══ Data for this task ══

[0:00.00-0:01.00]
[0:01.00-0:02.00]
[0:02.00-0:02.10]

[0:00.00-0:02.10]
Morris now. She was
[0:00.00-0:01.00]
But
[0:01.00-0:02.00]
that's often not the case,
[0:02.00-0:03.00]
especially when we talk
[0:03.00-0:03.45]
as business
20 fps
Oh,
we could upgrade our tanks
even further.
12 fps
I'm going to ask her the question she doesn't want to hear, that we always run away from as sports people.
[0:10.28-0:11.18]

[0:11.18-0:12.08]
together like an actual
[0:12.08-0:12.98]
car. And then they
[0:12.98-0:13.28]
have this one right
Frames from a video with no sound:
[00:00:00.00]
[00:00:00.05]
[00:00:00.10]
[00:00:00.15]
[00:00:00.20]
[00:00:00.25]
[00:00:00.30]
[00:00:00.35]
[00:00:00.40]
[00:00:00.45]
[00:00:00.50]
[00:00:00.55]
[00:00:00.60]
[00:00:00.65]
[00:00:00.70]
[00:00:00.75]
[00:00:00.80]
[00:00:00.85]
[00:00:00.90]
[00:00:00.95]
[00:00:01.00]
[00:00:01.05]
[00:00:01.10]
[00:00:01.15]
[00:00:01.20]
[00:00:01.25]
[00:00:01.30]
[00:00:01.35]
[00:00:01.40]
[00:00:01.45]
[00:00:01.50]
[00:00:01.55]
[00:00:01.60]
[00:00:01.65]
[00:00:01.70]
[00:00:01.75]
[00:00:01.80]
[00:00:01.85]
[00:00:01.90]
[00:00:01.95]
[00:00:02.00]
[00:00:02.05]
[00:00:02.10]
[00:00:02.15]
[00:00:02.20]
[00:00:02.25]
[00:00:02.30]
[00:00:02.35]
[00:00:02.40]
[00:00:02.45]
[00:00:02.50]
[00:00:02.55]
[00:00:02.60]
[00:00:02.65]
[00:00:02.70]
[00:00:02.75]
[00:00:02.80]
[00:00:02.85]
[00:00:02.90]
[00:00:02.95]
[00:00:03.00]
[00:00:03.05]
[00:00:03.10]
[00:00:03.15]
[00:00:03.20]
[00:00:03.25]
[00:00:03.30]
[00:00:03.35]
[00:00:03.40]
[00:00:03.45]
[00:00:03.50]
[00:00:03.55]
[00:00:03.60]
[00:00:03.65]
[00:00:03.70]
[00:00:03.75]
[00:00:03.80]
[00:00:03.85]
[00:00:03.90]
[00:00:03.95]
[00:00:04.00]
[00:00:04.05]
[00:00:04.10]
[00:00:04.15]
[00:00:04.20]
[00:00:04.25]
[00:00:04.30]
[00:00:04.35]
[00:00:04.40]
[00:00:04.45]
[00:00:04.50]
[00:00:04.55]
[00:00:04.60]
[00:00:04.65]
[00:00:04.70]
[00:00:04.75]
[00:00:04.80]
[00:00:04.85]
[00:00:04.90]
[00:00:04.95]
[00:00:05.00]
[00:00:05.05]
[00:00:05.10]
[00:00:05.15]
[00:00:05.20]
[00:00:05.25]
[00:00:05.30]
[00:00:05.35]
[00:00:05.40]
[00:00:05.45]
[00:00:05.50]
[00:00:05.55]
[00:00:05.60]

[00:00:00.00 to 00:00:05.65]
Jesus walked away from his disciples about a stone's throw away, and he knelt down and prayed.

═══

- What you will do
When you repeat the data, keep each line exactly as given.

- Exercise result
[0:00.00-0:01.00]
[0:01.00-0:02.00]
[0:02.00-0:02.10]

[0:00.00-0:02.10]
Morris now. She was
[0:00.00-0:01.00]
But
[0:01.00-0:02.00]
that's often not the case,
[0:02.00-0:03.00]
especially when we talk
[0:03.00-0:03.45]
as business
20 fps
Oh,
we could upgrade our tanks
even further.
12 fps
I'm going to ask her the question she doesn't want to hear, that we always run away from as sports people.
[0:10.28-0:11.18]

[0:11.18-0:12.08]
together like an actual
[0:12.08-0:12.98]
car. And then they
[0:12.98-0:13.28]
have this one right
Frames from a video with no sound:
[00:00:00.00]
[00:00:00.05]
[00:00:00.10]
[00:00:00.15]
[00:00:00.20]
[00:00:00.25]
[00:00:00.30]
[00:00:00.35]
[00:00:00.40]
[00:00:00.45]
[00:00:00.50]
[00:00:00.55]
[00:00:00.60]
[00:00:00.65]
[00:00:00.70]
[00:00:00.75]
[00:00:00.80]
[00:00:00.85]
[00:00:00.90]
[00:00:00.95]
[00:00:01.00]
[00:00:01.05]
[00:00:01.10]
[00:00:01.15]
[00:00:01.20]
[00:00:01.25]
[00:00:01.30]
[00:00:01.35]
[00:00:01.40]
[00:00:01.45]
[00:00:01.50]
[00:00:01.55]
[00:00:01.60]
[00:00:01.65]
[00:00:01.70]
[00:00:01.75]
[00:00:01.80]
[00:00:01.85]
[00:00:01.90]
[00:00:01.95]
[00:00:02.00]
[00:00:02.05]
[00:00:02.10]
[00:00:02.15]
[00:00:02.20]
[00:00:02.25]
[00:00:02.30]
[00:00:02.35]
[00:00:02.40]
[00:00:02.45]
[00:00:02.50]
[00:00:02.55]
[00:00:02.60]
[00:00:02.65]
[00:00:02.70]
[00:00:02.75]
[00:00:02.80]
[00:00:02.85]
[00:00:02.90]
[00:00:02.95]
[00:00:03.00]
[00:00:03.05]
[00:00:03.10]
[00:00:03.15]
[00:00:03.20]
[00:00:03.25]
[00:00:03.30]
[00:00:03.35]
[00:00:03.40]
[00:00:03.45]
[00:00:03.50]
[00:00:03.55]
[00:00:03.60]
[00:00:03.65]
[00:00:03.70]
[00:00:03.75]
[00:00:03.80]
[00:00:03.85]
[00:00:03.90]
[00:00:03.95]
[00:00:04.00]
[00:00:04.05]
[00:00:04.10]
[00:00:04.15]
[00:00:04.20]
[00:00:04.25]
[00:00:04.30]
[00:00:04.35]
[00:00:04.40]
[00:00:04.45]
[00:00:04.50]
[00:00:04.55]
[00:00:04.60]
[00:00:04.65]
[00:00:04.70]
[00:00:04.75]
[00:00:04.80]
[00:00:04.85]
[00:00:04.90]
[00:00:04.95]
[00:00:05.00]
[00:00:05.05]
[00:00:05.10]
[00:00:05.15]
[00:00:05.20]
[00:00:05.25]
[00:00:05.30]
[00:00:05.35]
[00:00:05.40]
[00:00:05.45]
[00:00:05.50]
[00:00:05.55]
[00:00:05.60]

[00:00:00.00 to 00:00:05.65]
Jesus walked away from his disciples about a stone's throw away, and he knelt down and prayed.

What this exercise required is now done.